**EXERCISE**
Only the text belongs in the copy: retype each record exactly as it appears.

[Excerpts from a dataset]
__________

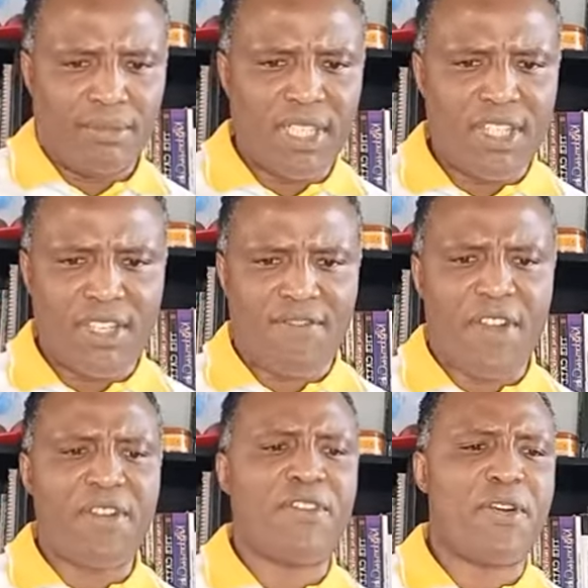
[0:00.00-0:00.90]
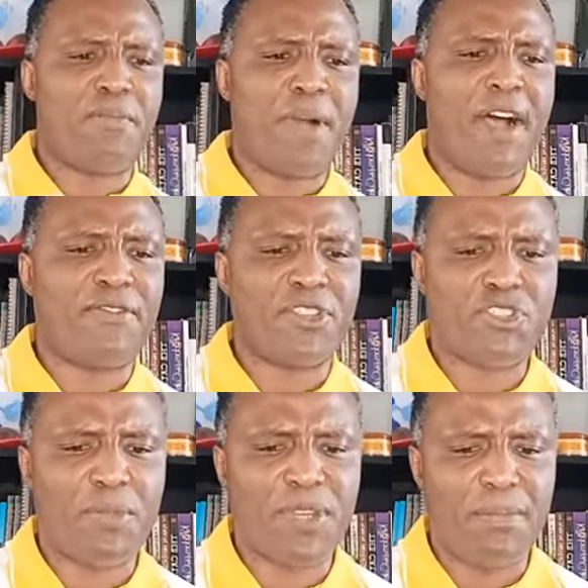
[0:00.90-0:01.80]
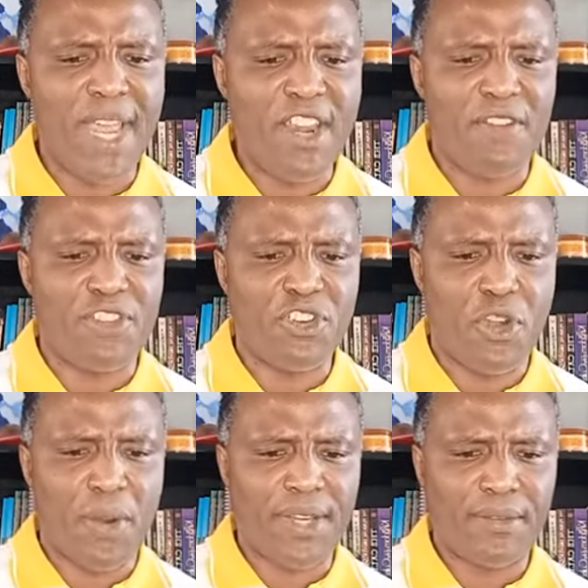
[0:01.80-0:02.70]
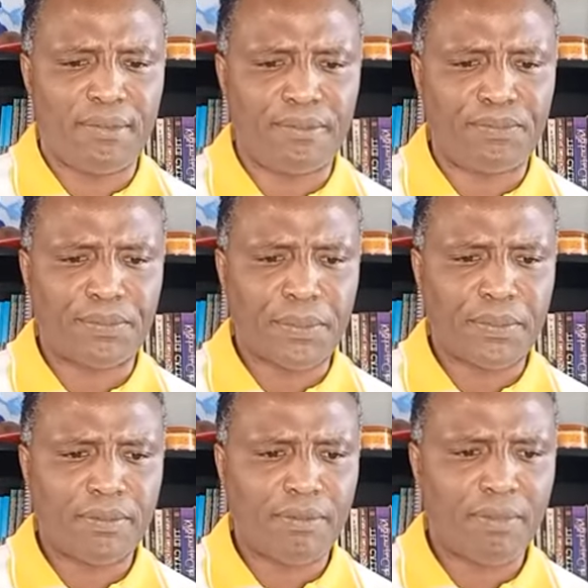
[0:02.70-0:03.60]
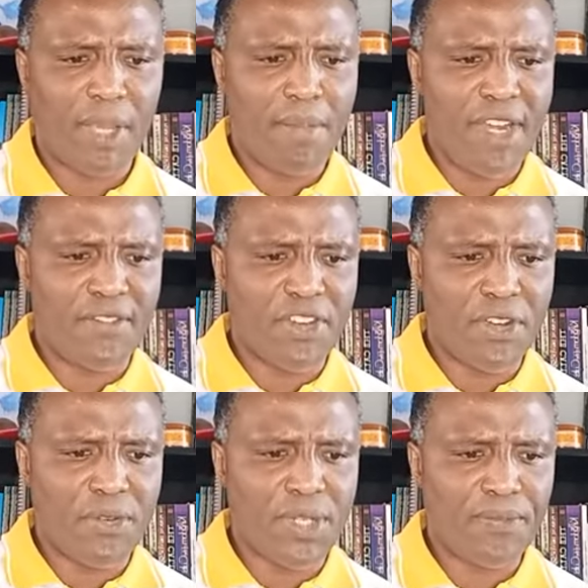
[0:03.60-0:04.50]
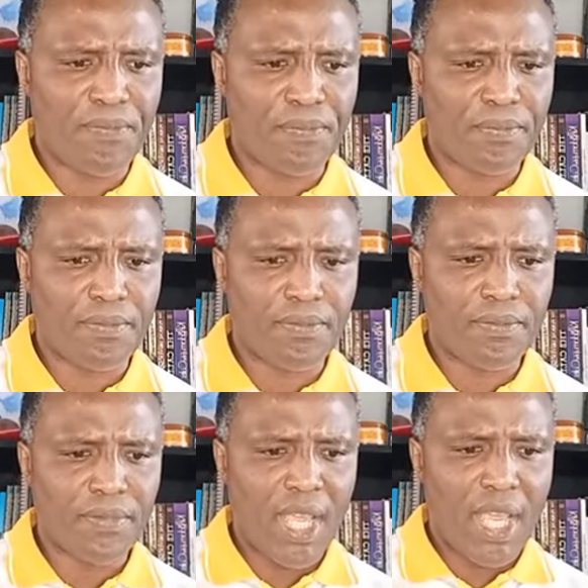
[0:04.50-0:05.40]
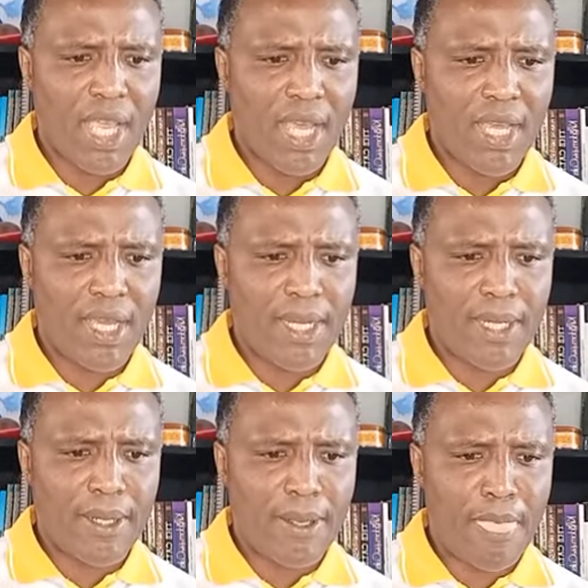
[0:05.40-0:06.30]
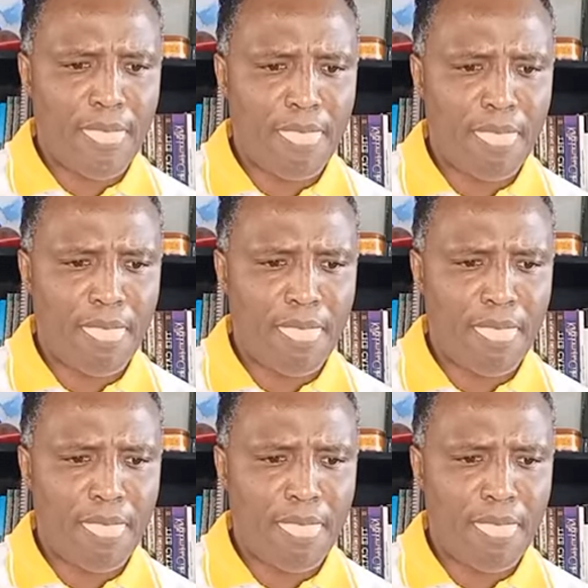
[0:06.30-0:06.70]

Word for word: this is a very, very powerful scripture. Many of you know it. Many of you know it. Um,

__________

**ANSWER TO THE EXERCISE**
[0:00.00-0:00.90]
[0:00.90-0:01.80]
[0:01.80-0:02.70]
[0:02.70-0:03.60]
[0:03.60-0:04.50]
[0:04.50-0:05.40]
[0:05.40-0:06.30]
[0:06.30-0:06.70]

Word for word: this is a very, very powerful scripture. Many of you know it. Many of you know it. Um,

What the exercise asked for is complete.